Unggahan di Instagram yang menyinggung hal ini pada akhir Juli 2025 kembali memantik perdebatan publik. Sebagian orang menganggapnya sekadar candaan ringan, namun di sisi lain, ada fakta serius tentang bagaimana peran gender memengaruhi cara seseorang mengatur keuangan.
Bukan sekadar stereotip, perbedaan ini menyimpan dinamika psikologis, pengalaman masa lalu, dan bahkan tekanan ekonomi yang nyata.
Ibu, dalam banyak kasus, dianggap lebih "hemat" dan "strategis" dalam mengatur pengeluaran keluarga. Lantas, apa yang sebenarnya melatarbelakangi fenomena ini?
Ibu Sebagai Manajer Keuangan Keluarga
Psikolog Ratna Yunita Setiyani Subardjo dari Universitas 'Aisyiyah Yogyakarta menjelaskan, dalam struktur budaya Indonesia, ibu sering kali memegang kendali pengelolaan keuangan rumah tangga.

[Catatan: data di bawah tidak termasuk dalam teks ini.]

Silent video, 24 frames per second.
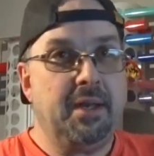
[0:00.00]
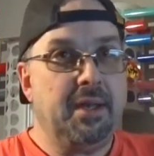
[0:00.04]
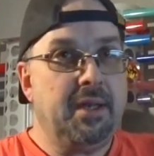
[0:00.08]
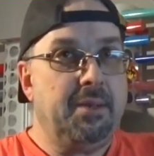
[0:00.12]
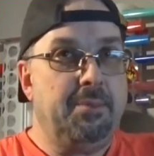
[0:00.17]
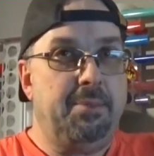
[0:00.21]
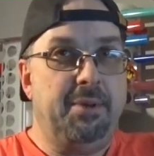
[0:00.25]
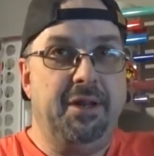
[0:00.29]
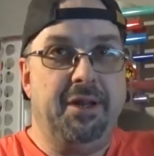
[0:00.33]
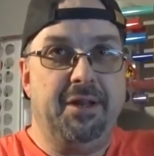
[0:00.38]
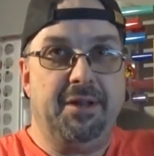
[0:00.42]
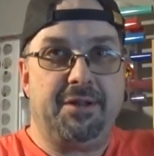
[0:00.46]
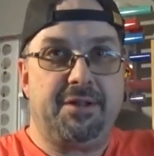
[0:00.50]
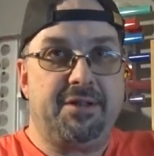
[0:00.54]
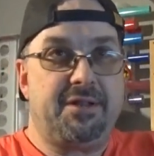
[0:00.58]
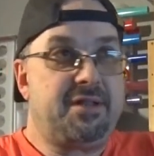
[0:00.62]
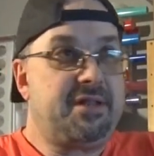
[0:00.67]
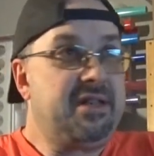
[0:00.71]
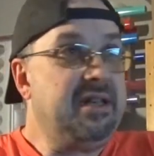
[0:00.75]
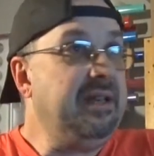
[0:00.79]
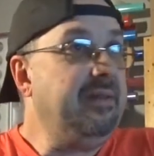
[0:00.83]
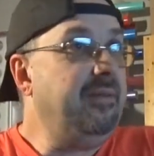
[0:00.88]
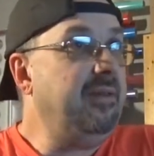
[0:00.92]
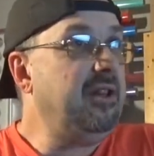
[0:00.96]
Be it
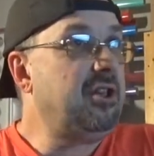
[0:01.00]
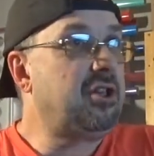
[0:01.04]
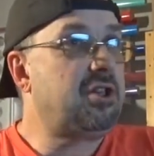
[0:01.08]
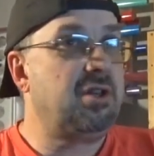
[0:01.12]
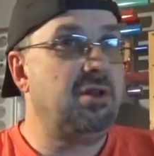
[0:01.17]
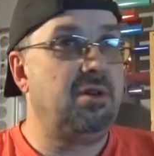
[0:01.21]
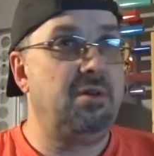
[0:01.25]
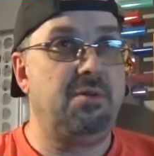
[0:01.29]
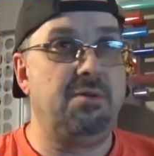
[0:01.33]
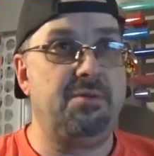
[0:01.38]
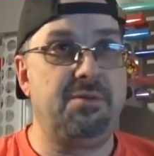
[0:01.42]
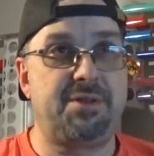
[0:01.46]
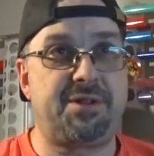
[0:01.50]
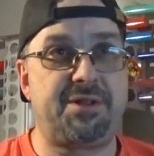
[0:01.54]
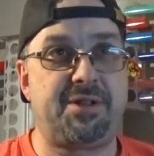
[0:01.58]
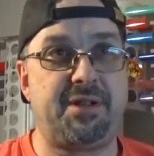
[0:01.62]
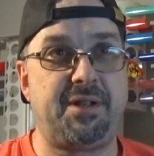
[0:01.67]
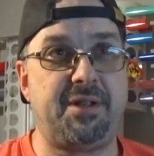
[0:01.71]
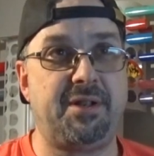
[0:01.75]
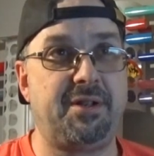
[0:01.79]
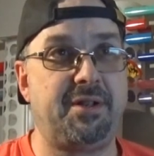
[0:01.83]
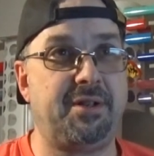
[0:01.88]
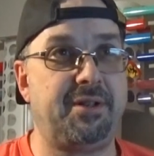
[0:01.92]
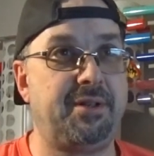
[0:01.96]
TV shows,
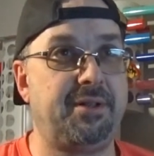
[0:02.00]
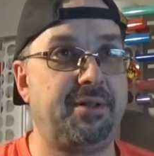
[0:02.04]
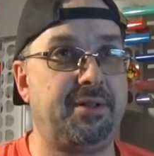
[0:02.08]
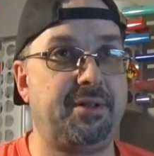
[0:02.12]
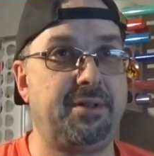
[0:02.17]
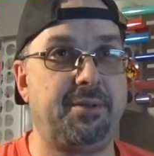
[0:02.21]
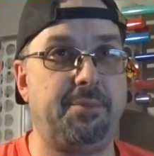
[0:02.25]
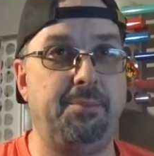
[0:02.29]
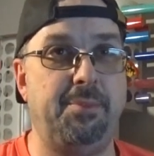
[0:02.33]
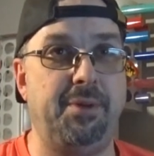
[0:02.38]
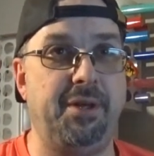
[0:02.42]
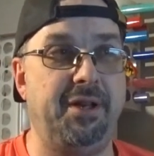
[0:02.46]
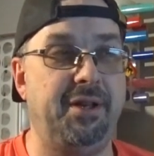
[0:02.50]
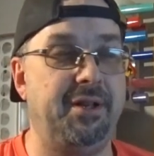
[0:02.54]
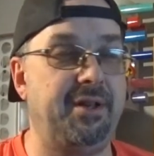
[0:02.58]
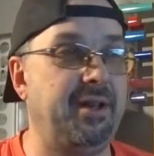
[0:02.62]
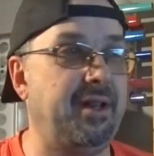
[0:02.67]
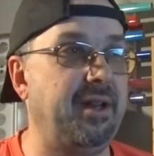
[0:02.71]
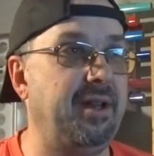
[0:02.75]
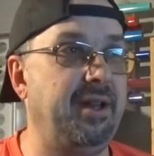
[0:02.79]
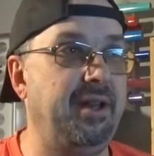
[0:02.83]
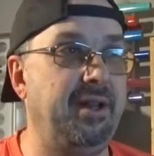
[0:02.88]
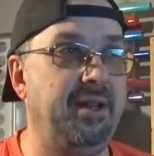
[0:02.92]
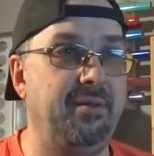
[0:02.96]
be it
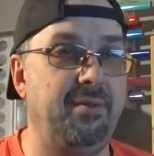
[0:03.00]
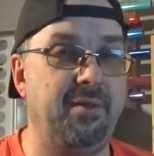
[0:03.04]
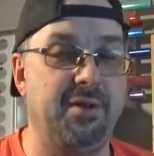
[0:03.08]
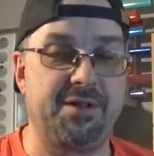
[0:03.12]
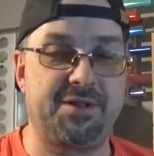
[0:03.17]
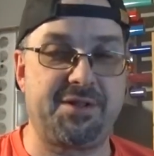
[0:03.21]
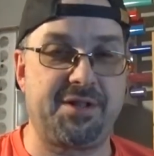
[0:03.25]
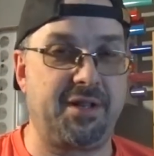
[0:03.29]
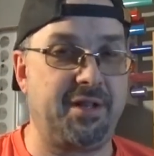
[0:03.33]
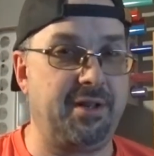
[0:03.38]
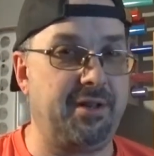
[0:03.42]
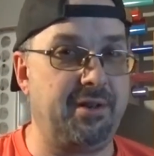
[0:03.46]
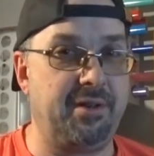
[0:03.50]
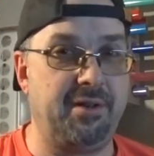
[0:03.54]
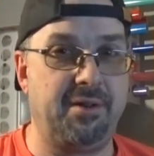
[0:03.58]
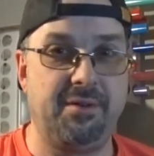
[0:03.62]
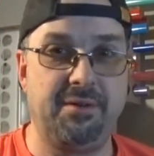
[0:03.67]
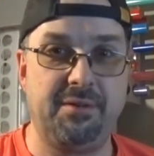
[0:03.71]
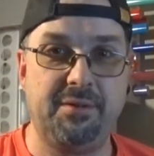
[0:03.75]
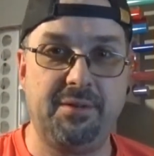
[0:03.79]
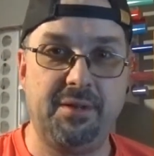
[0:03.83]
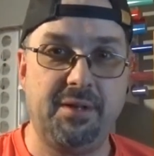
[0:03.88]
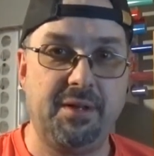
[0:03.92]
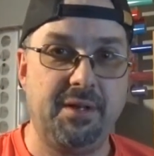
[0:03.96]
any investigator.
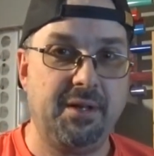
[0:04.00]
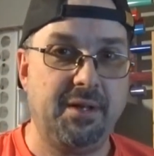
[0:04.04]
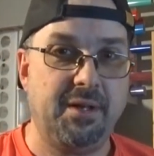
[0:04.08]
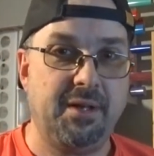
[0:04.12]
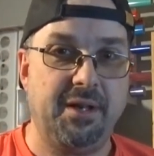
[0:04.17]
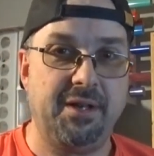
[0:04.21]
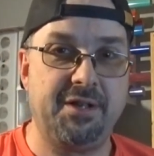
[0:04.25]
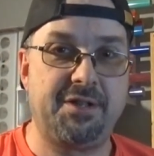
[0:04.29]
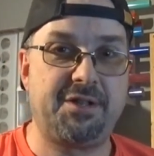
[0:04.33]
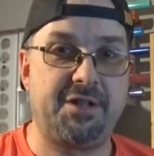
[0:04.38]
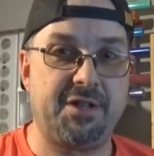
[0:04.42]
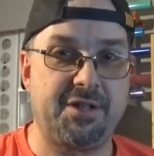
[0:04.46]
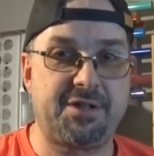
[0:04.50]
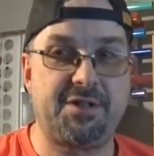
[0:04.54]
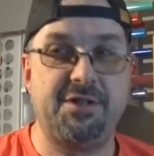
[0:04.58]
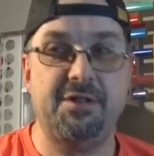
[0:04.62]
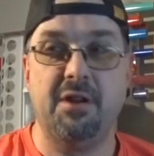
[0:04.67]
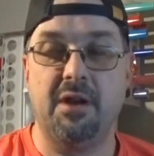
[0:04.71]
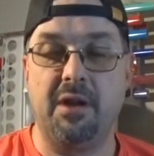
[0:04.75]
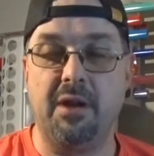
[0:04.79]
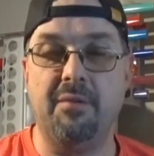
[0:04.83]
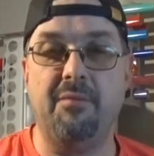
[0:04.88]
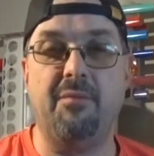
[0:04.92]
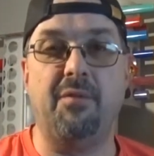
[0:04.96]
It's just
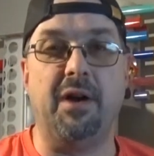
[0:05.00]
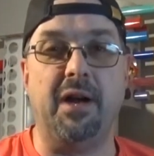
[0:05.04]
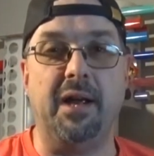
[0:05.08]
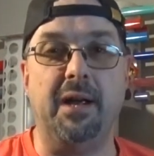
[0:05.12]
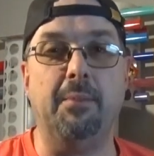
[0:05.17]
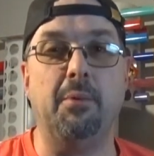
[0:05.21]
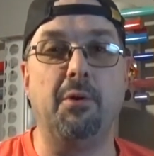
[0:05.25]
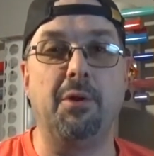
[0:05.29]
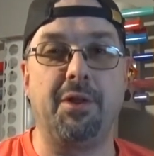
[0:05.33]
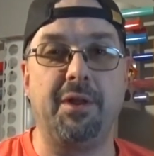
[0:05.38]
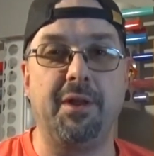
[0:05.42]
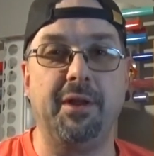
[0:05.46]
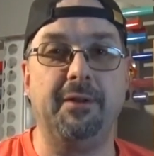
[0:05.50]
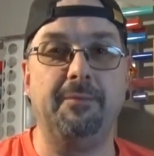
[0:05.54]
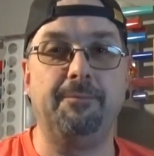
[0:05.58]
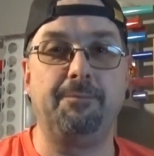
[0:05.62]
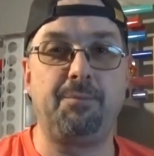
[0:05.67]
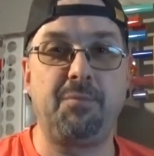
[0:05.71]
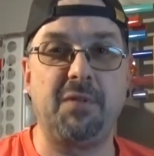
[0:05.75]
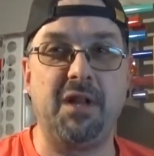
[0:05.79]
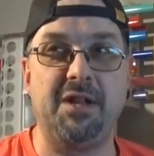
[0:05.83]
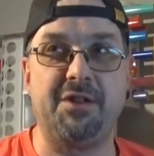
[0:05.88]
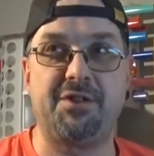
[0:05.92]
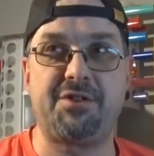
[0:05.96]
not a viable thing.
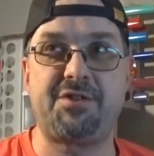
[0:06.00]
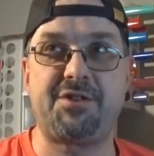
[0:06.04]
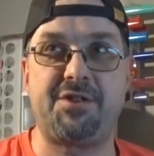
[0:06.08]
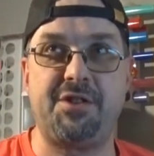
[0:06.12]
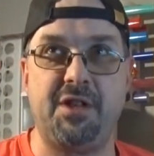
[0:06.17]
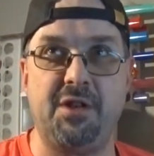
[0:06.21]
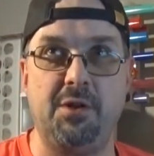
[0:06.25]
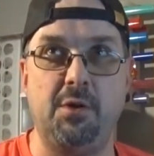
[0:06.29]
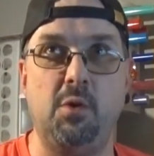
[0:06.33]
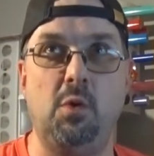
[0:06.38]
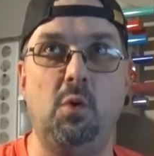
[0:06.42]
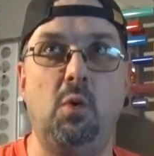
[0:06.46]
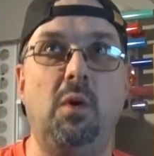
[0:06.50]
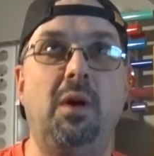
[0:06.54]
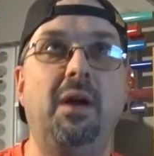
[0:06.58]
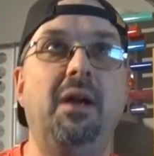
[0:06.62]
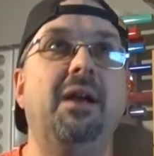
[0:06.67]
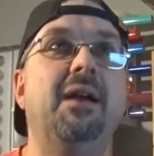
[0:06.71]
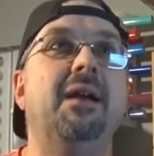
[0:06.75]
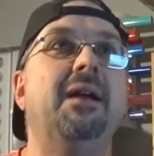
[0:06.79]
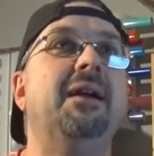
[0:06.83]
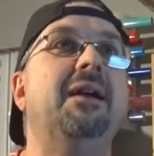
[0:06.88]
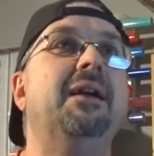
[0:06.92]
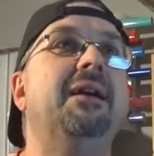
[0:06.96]
It's too
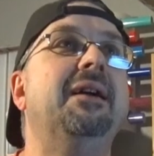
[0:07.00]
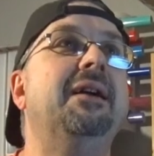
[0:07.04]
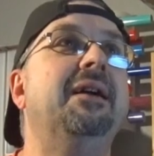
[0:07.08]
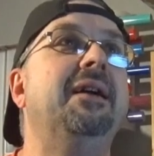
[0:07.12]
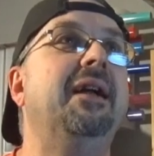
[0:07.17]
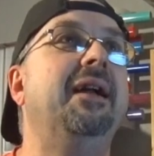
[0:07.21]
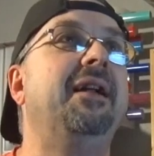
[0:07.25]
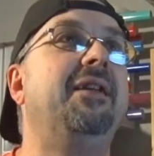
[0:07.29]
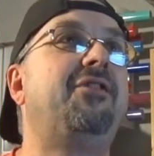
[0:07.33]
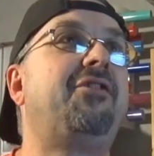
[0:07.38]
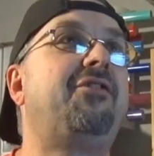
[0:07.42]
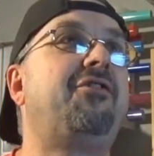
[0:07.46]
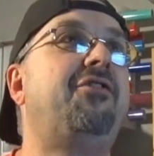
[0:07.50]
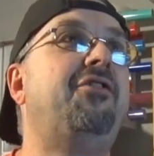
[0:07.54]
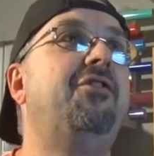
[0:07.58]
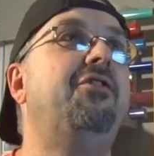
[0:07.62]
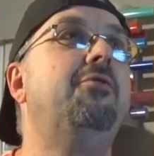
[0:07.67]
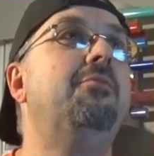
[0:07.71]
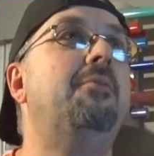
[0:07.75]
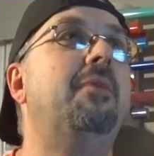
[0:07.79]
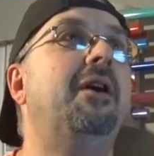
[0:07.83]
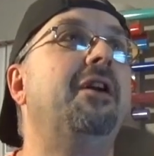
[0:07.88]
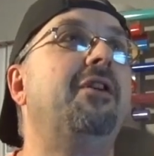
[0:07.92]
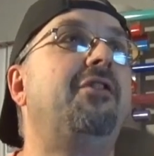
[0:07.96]

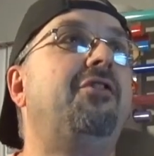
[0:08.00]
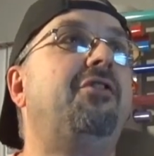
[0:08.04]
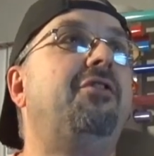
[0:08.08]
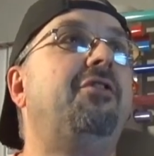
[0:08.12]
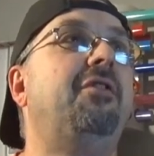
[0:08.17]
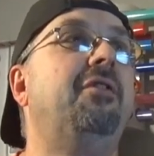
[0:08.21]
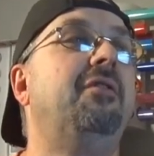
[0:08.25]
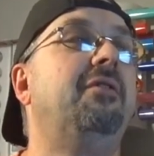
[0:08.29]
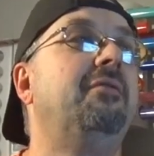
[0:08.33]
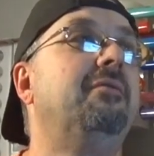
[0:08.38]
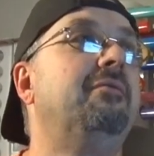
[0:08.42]
much,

“Dalam banyak budaya, ibu sering kali berperan sebagai pengelola keuangan rumah tangga. Tugas inilah yang membuat mereka lebih cenderung berhemat dan teliti dalam mengatur belanja,” ujar Ratna.
Ibu biasanya bertanggung jawab untuk kebutuhan harian: belanja dapur, perlengkapan anak, hingga memastikan pengeluaran tidak melampaui pendapatan keluarga.
Sementara itu, ayah lebih sering dipersepsikan sebagai pencari nafkah utama, sehingga keputusan belanjanya sering kali bersifat lebih praktis dan instan.
Banyak ibu yang tumbuh dengan pengalaman menghadapi keterbatasan finansial di masa lalu. Pengalaman itu membentuk sikap hati-hati, bahkan cenderung irit, agar kesalahan atau kesulitan serupa tidak terulang.
Dari sisi psikologi perkembangan, ibu yang lebih banyak terlibat dalam pengasuhan anak akan lebih sensitif terhadap kebutuhan keluarga. Hal ini mendorong mereka untuk berpikir jangka panjang, bukan sekadar belanja sesaat.